Re: Injectivity and surjectivity of a funcion

ok I see, but where did you take x1 = -x2 from? and also can I calculate surjectivity from preimage of a function?

say f^-1(4) = -4^2 - 3 = 13 but then I dont know how to make a conclusion...

Re: Injectivity and surjectivity of a funcion

I've never been good at this stuff. However I would like to ask...if the domain and range of a function are not given then are we to assume at the outset that the function is $\displaystyle f: \mathbb{R} \to \mathbb{R}$? My thought is that every time I've done a problem like this at least a domain is given. And there is a way to define f for which y = -x^2 + 3 is actually a bijection. For example: $\displaystyle f: \[0, \sqrt{3} \] \rightarrow \[ 0,3 \] $

-Dan

Re: Injectivity and surjectivity of a funcion

how did you get [0,3]? and there shouldnt be minus square root of 3?
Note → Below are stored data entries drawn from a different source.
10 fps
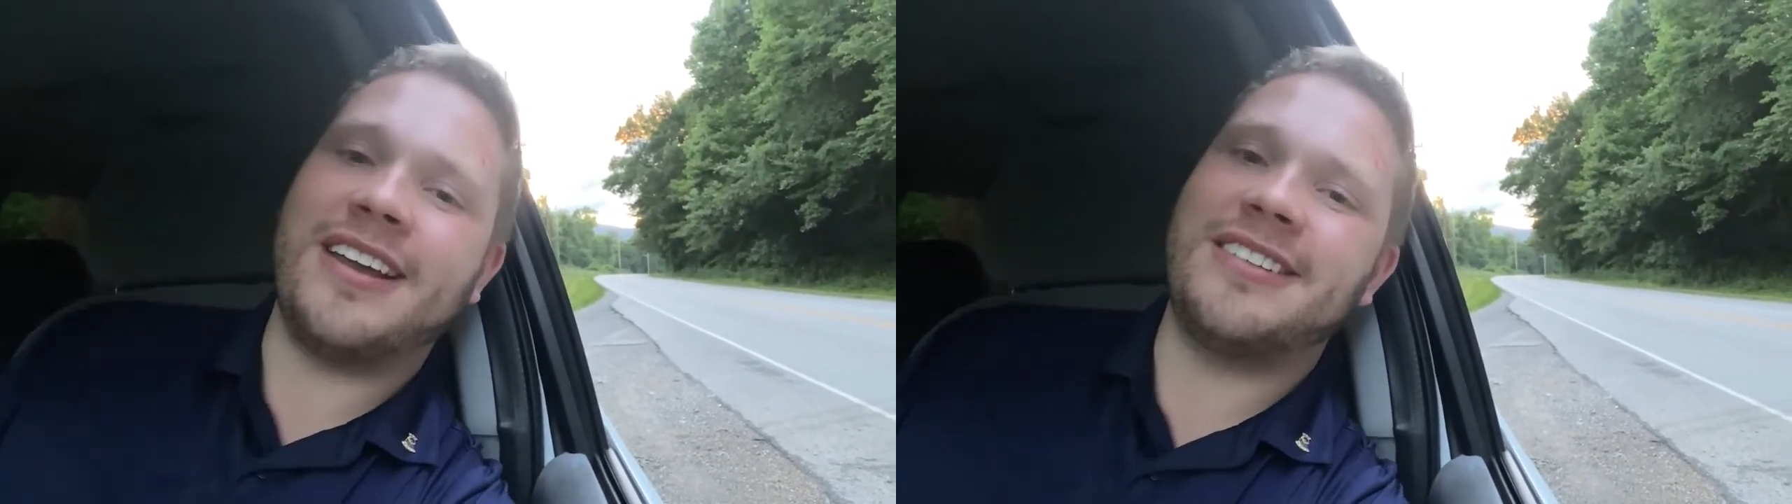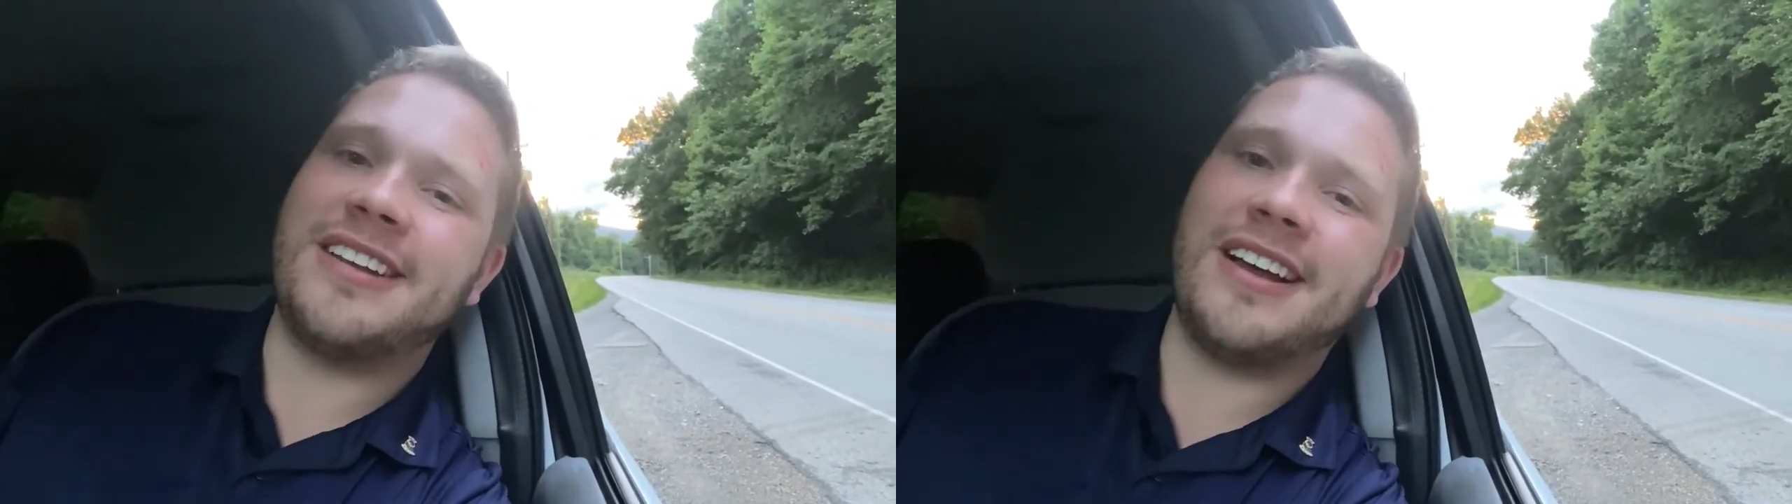
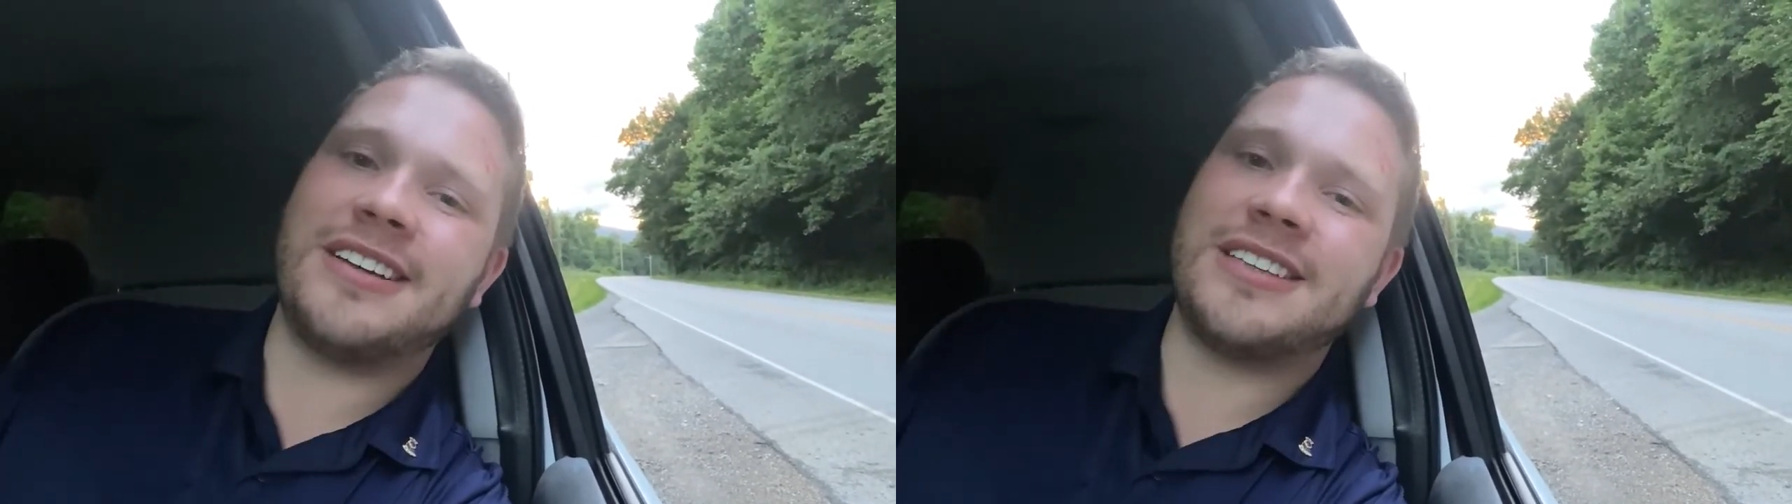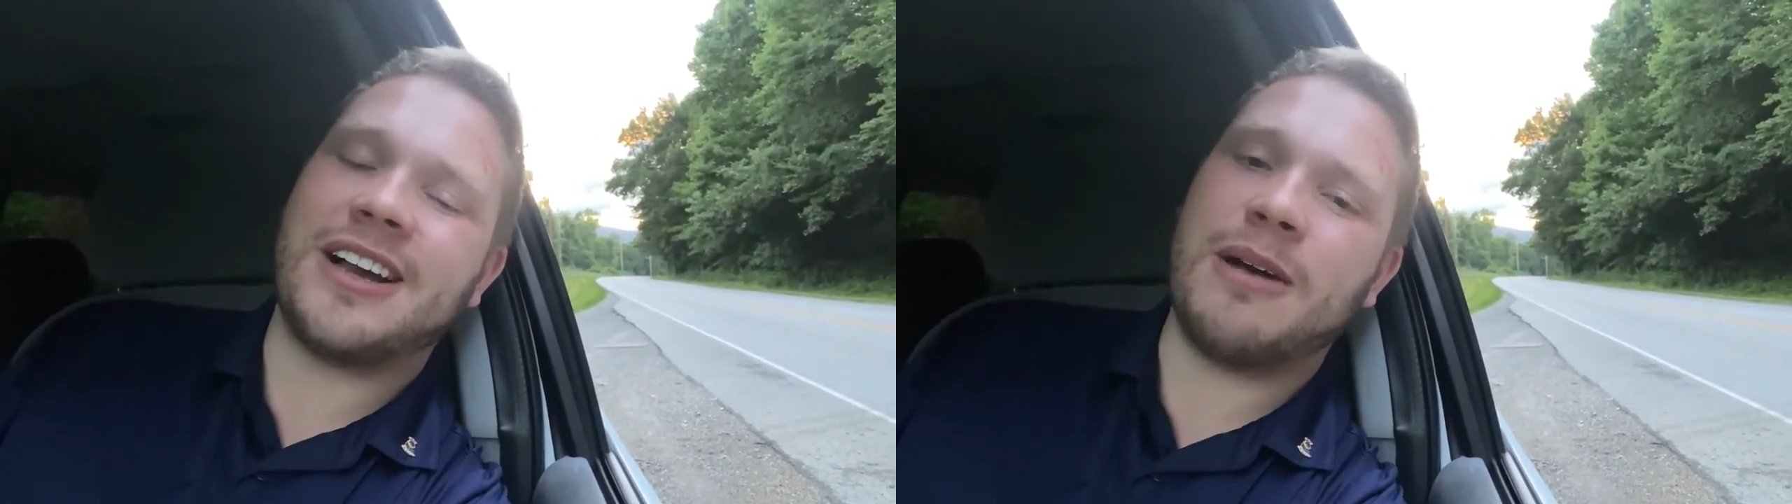
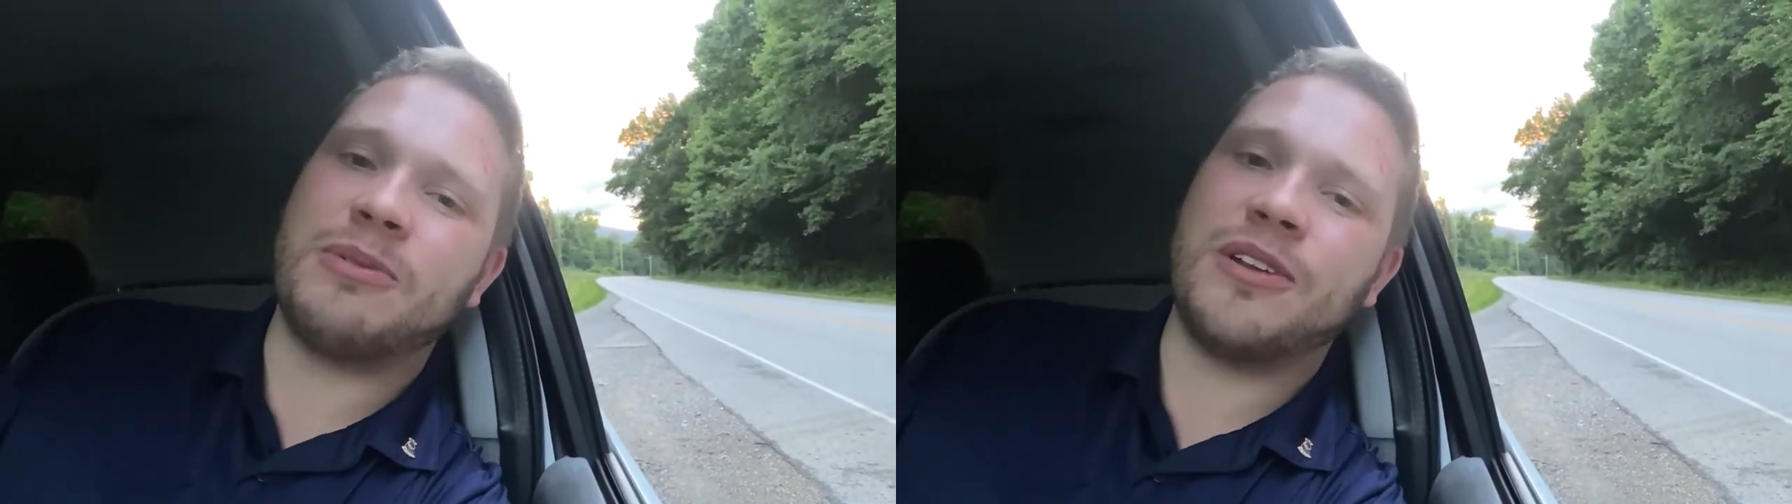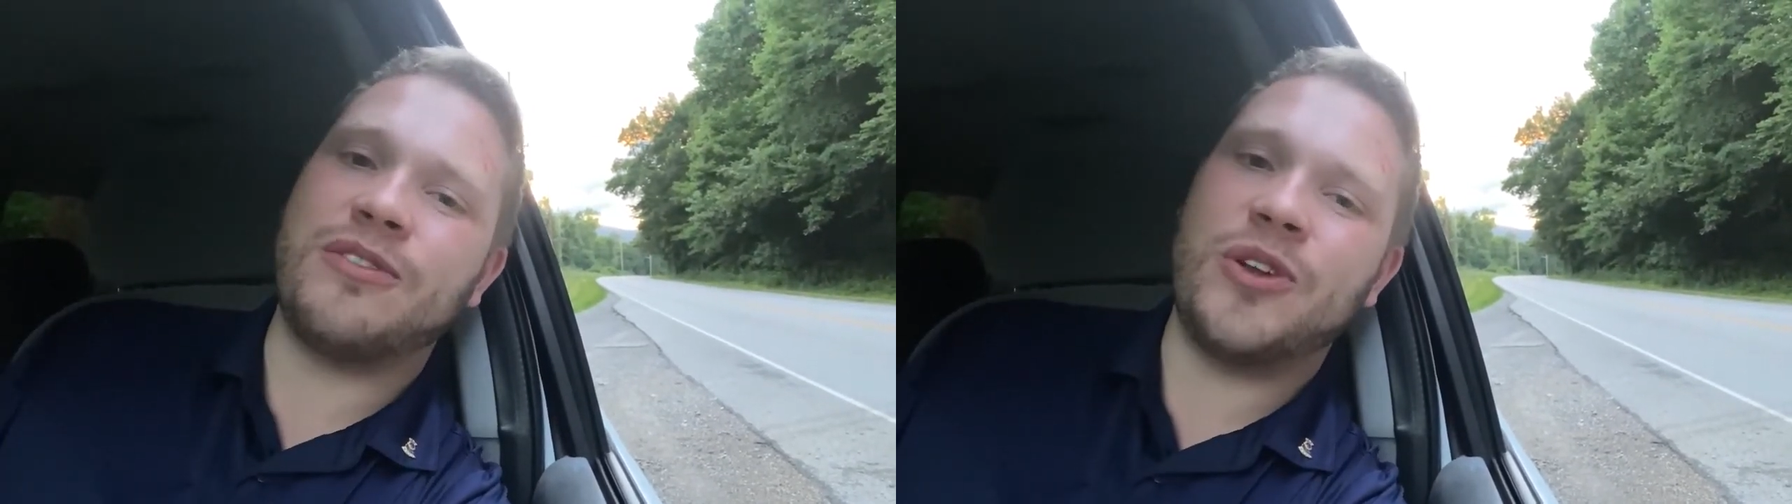induct a
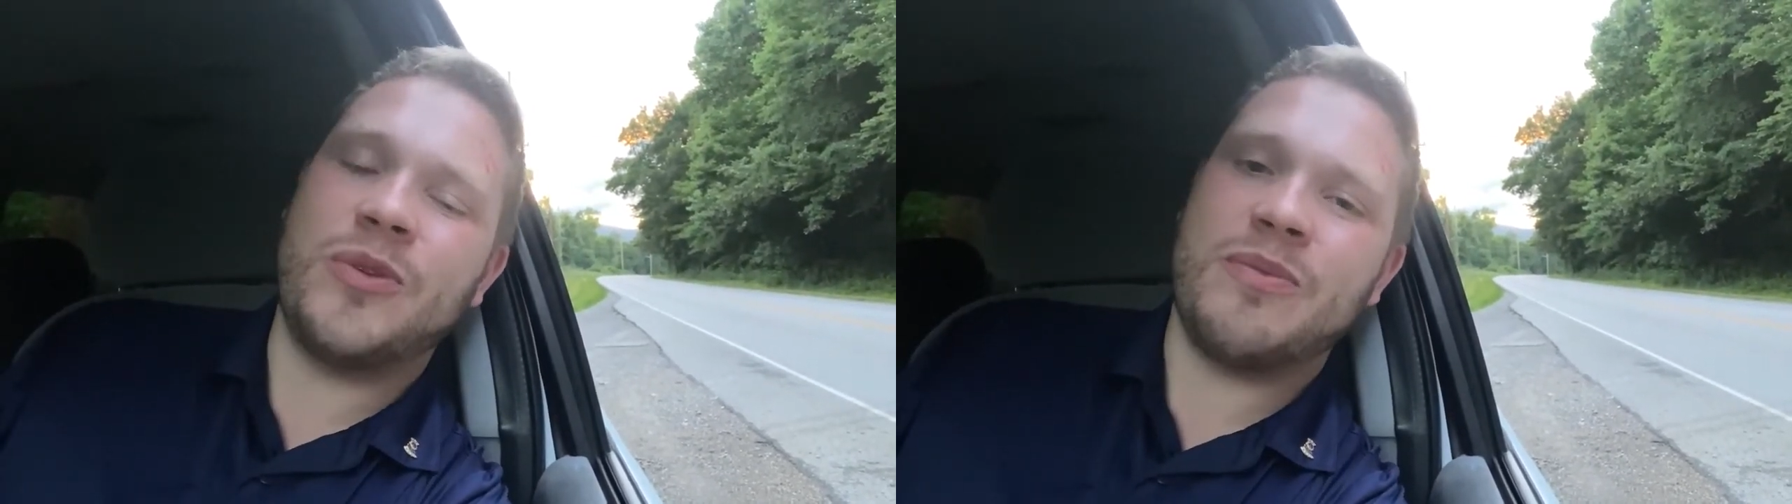couple of new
and also, is the square function always NOT injective? because there always will be 2 solutions.

Thx

Re: Injectivity and surjectivity of a funcion

f is symmetric about the y-axis (you get the same function if you replace x with -x) so if we include an interval with both a and -a f will not be injective.

to ensure we get surjectvity, we need to restrict the "target set" (the allowable range) to (at most) the image of our restricted domain. f(x) = -x^{2} + 3 is injective on [0,√3], which means we can use the endpoints of [0,√3] to determine appropriate limits of our range:

f(0) = -0^{2} + 3 = 3

f(√3) = -(√3)^{2} + 3 = -3 + 3 = 0

so on the (restricted) domain [0,√3], f only takes values (and takes ALL values, because of something known as the "intermediate value theorem") in [0,3]

the squaring function is NOT "always NOT injective". for example, if we insist that we are only considering x ≥ 0, then there is no question of "which square root to take". likewise to ensure the squaring function is surjective, we must not allow negative numbers in the range, for no real number squared is ever negative.

Re: Injectivity and surjectivity of a funcion

I still don't understand why that function is not surjective and how should I calculate it. Could you explain it in a simpler way please?